**TASK STATEMENT:** Please copy exactly the part of the records below that opens with the line containing "[00:00:00.00]" and closes with the line containing "[00:00:01.00]", leaving out any pictures.
*** MATERIAL PROVIDED ***
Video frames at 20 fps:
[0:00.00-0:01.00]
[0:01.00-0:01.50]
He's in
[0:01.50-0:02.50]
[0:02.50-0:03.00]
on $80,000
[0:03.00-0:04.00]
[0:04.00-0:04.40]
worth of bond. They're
*** End of MATERIAL PROVIDED ***
*** MATERIAL PROVIDED ***
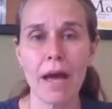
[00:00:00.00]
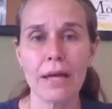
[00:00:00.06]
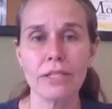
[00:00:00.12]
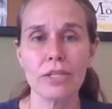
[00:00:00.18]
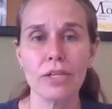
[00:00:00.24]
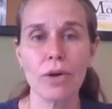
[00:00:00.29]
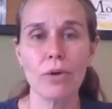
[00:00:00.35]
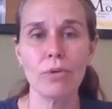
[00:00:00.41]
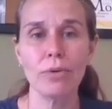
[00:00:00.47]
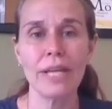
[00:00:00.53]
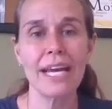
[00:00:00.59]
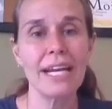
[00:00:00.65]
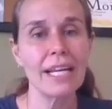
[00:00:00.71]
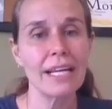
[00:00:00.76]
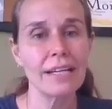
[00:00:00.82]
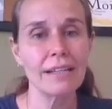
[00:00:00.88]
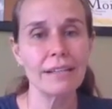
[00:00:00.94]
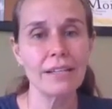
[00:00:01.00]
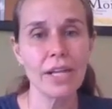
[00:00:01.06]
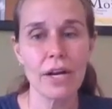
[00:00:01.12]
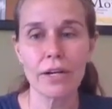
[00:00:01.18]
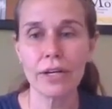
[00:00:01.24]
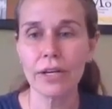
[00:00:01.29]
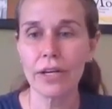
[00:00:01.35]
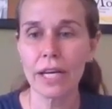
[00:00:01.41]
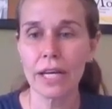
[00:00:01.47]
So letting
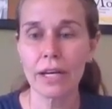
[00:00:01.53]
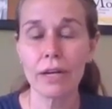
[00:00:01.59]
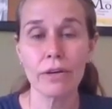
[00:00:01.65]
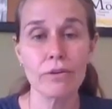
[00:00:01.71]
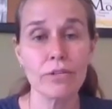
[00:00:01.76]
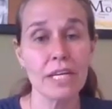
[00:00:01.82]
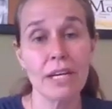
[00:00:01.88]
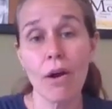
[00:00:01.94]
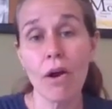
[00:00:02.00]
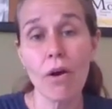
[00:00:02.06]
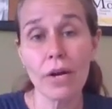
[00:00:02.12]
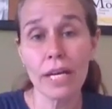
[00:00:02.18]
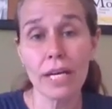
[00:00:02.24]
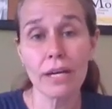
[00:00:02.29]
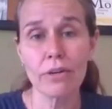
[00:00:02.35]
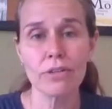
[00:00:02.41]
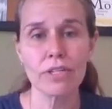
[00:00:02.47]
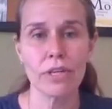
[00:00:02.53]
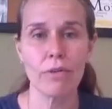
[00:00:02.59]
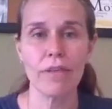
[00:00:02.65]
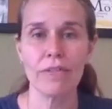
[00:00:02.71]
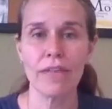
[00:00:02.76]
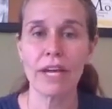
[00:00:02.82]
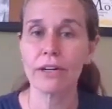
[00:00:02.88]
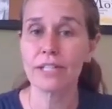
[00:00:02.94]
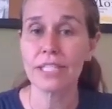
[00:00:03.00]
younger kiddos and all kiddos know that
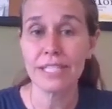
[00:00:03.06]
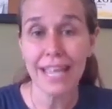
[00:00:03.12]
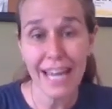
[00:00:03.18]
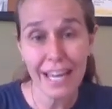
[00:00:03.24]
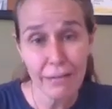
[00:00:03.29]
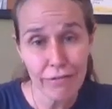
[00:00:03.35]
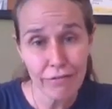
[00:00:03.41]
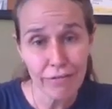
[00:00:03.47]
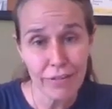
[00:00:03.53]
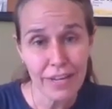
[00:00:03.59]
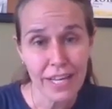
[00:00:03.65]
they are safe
*** End of MATERIAL PROVIDED ***
*** MATERIAL PROVIDED ***
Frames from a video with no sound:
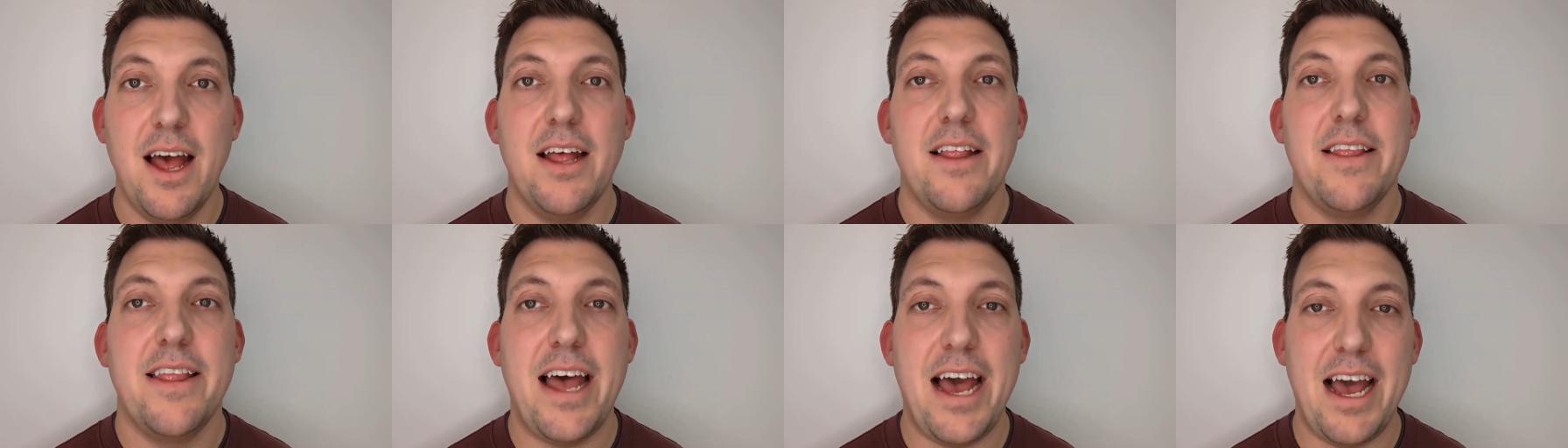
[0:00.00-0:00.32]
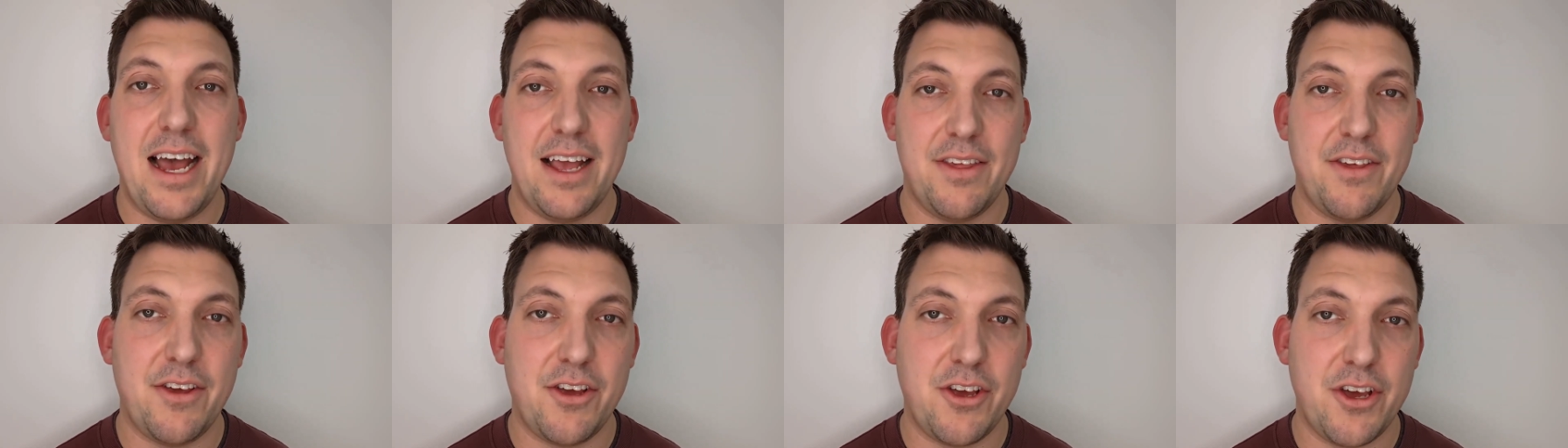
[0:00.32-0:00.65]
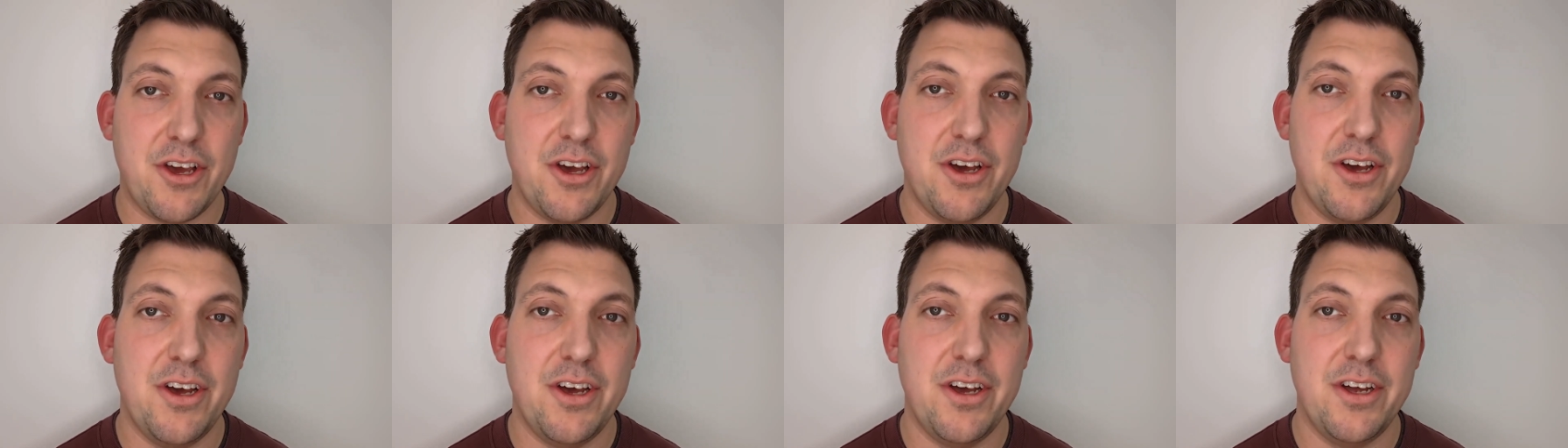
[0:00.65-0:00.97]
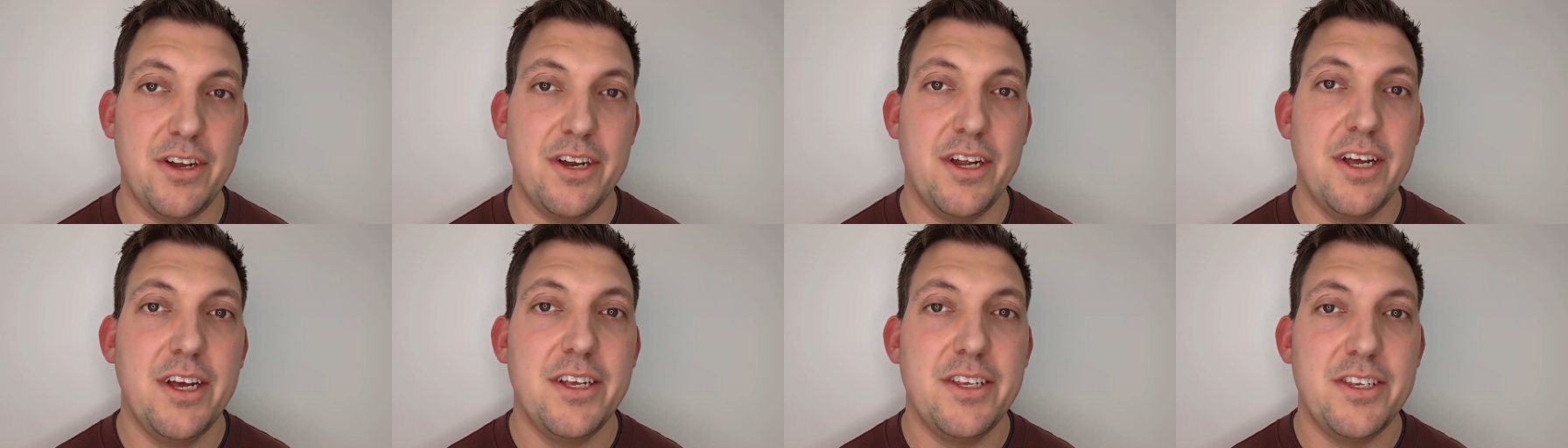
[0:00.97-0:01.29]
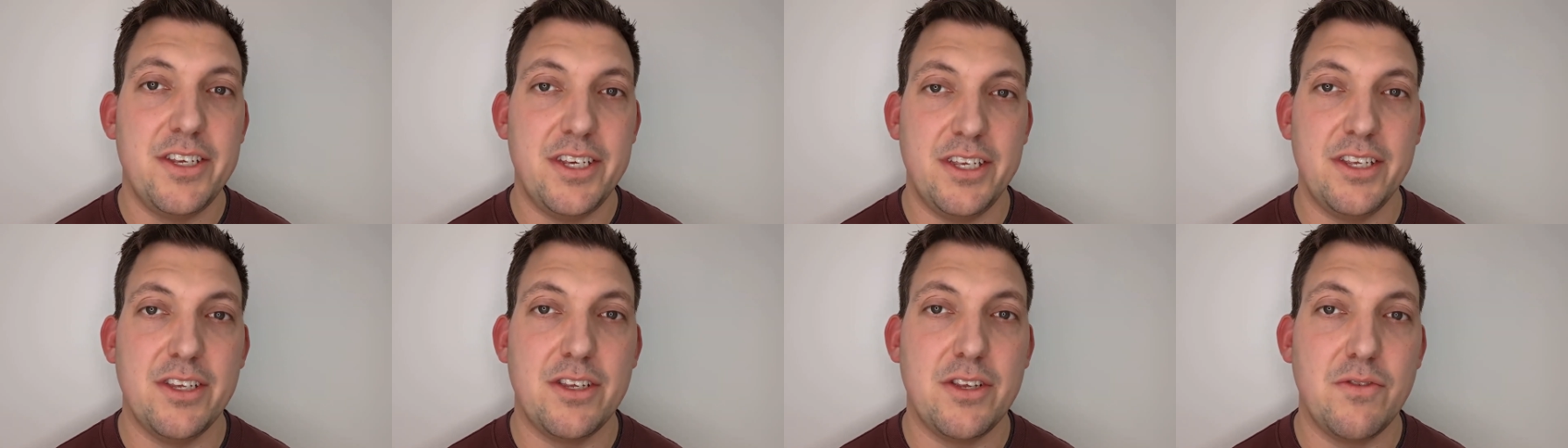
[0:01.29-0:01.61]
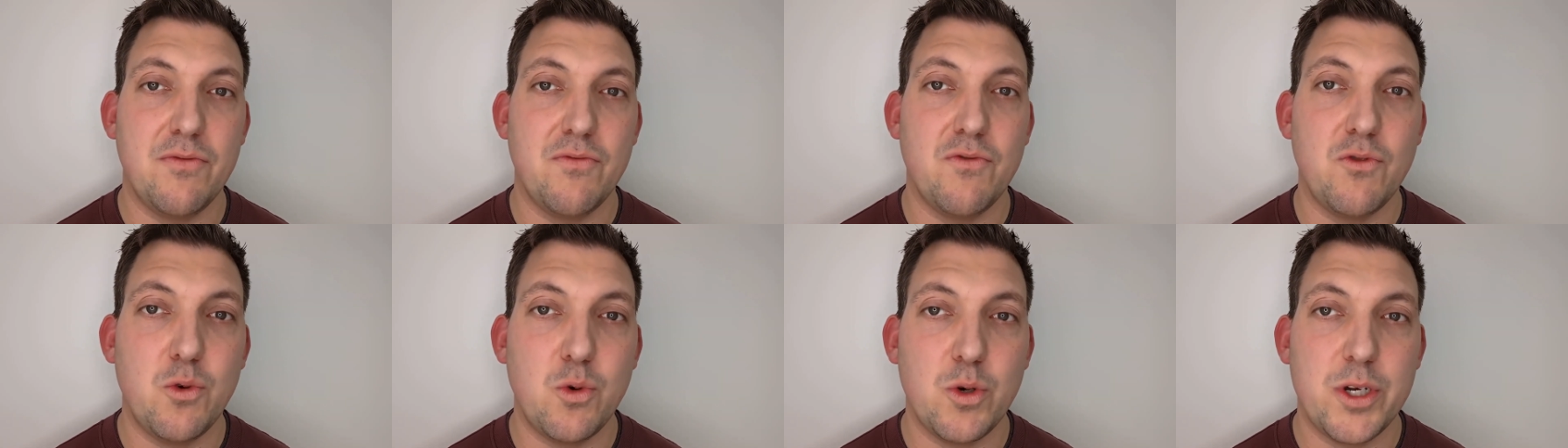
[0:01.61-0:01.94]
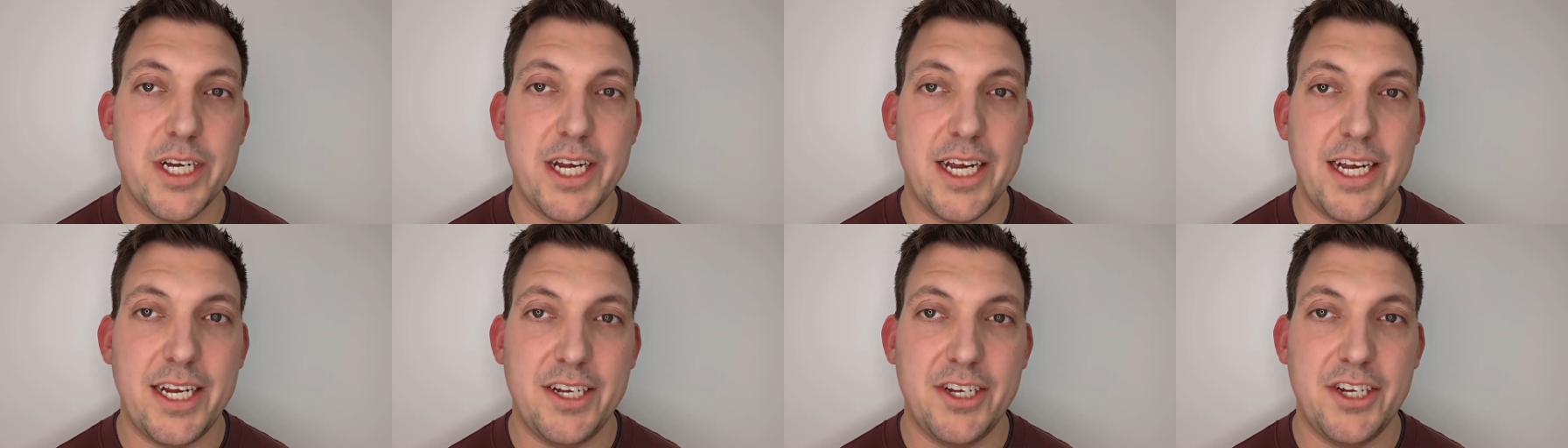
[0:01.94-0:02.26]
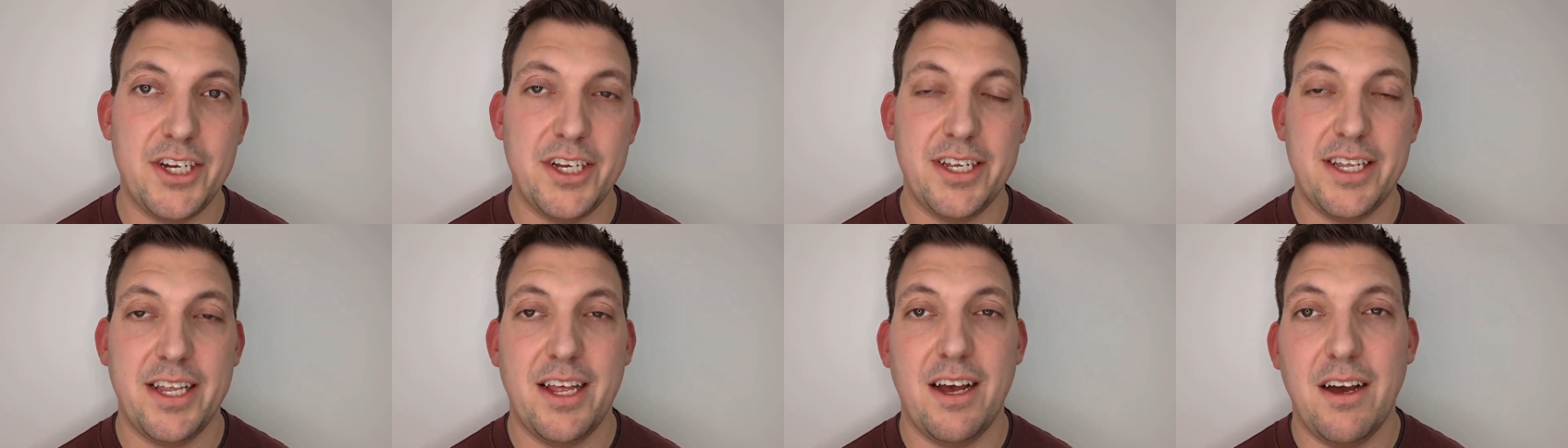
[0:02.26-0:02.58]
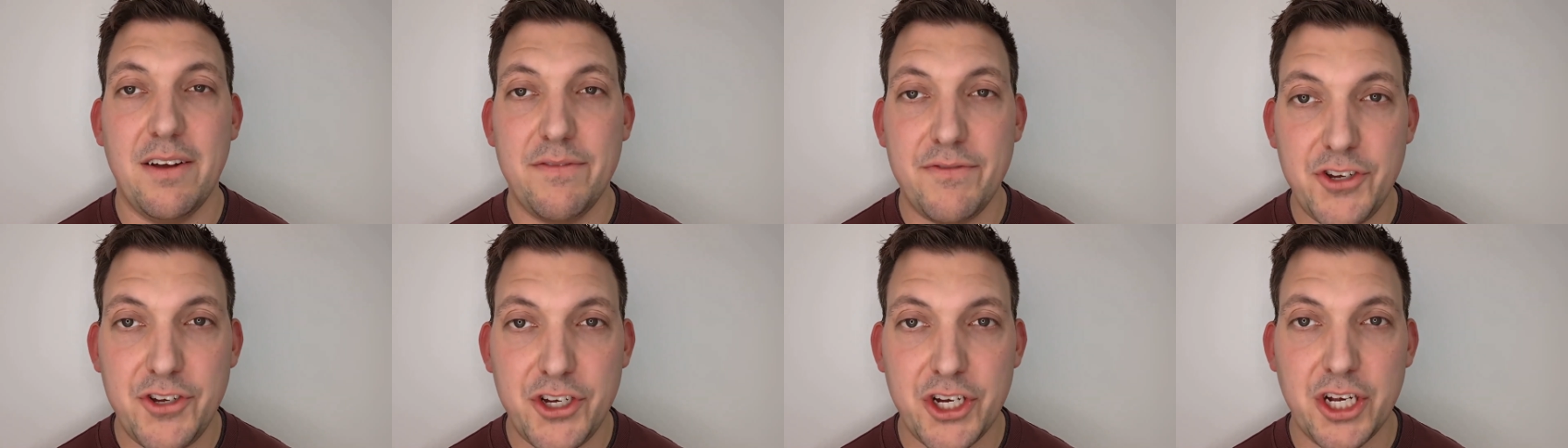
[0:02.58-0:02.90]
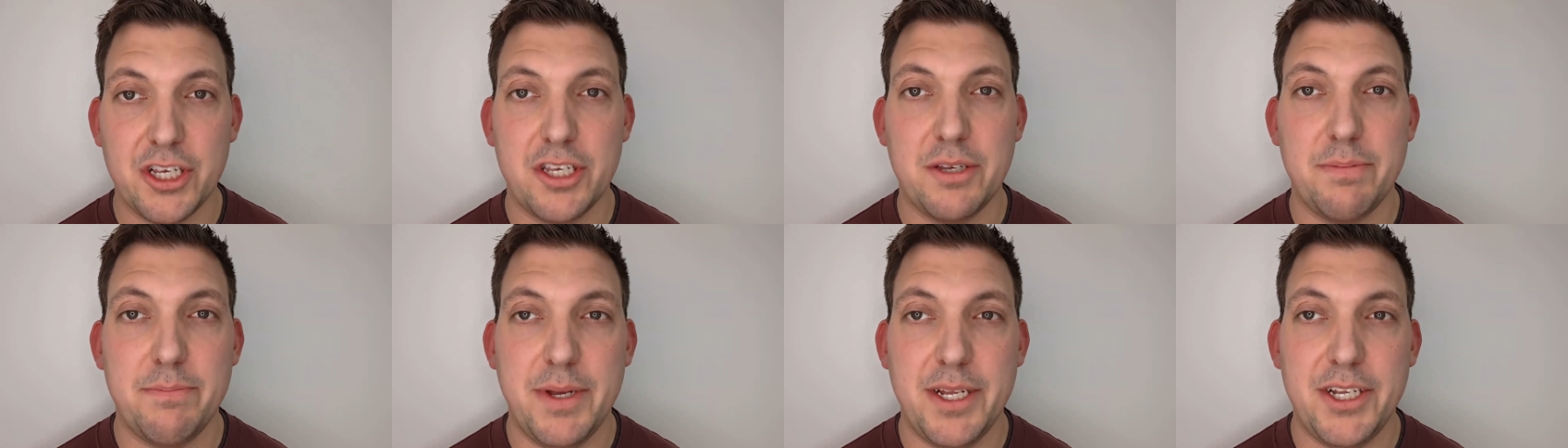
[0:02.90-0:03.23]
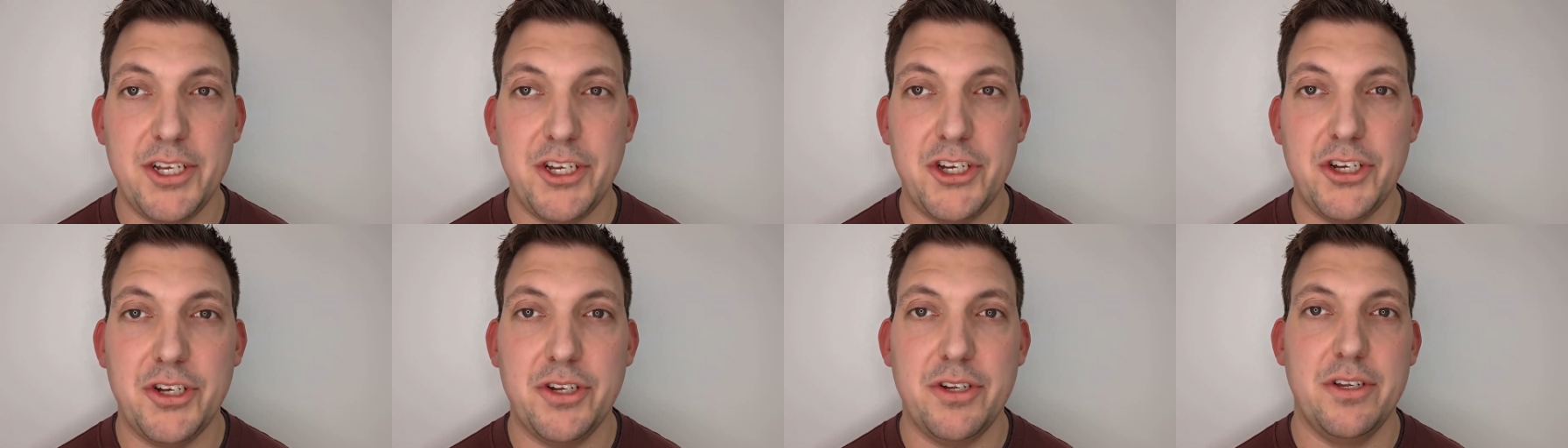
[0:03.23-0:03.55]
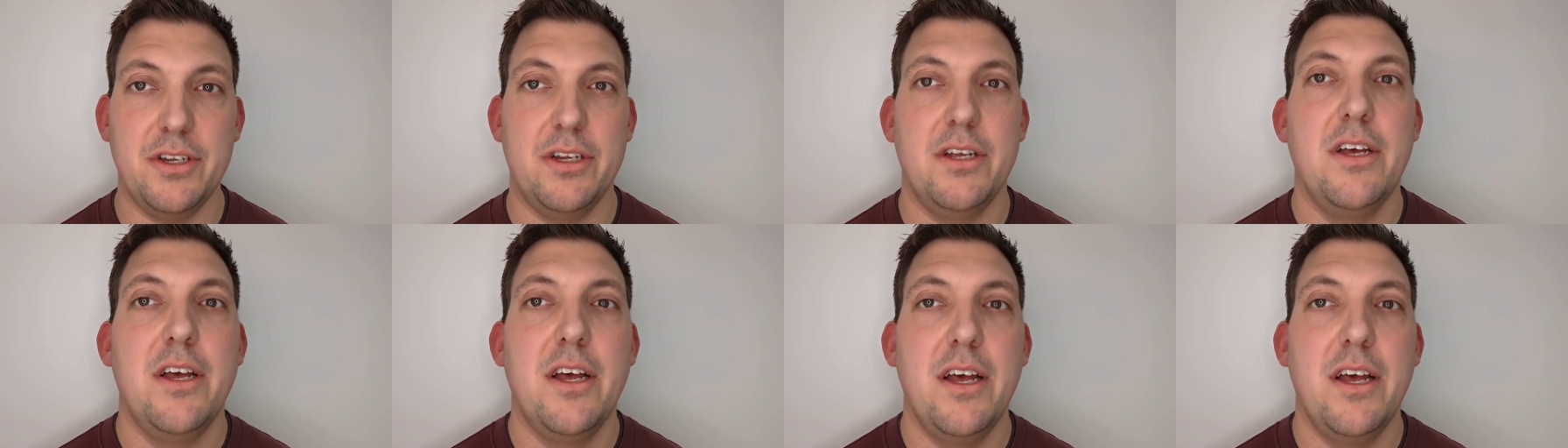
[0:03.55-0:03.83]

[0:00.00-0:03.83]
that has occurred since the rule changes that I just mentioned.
*** End of MATERIAL PROVIDED ***
**EXERCISE ANSWER:**
[00:00:00.00]
[00:00:00.06]
[00:00:00.12]
[00:00:00.18]
[00:00:00.24]
[00:00:00.29]
[00:00:00.35]
[00:00:00.41]
[00:00:00.47]
[00:00:00.53]
[00:00:00.59]
[00:00:00.65]
[00:00:00.71]
[00:00:00.76]
[00:00:00.82]
[00:00:00.88]
[00:00:00.94]
[00:00:01.00]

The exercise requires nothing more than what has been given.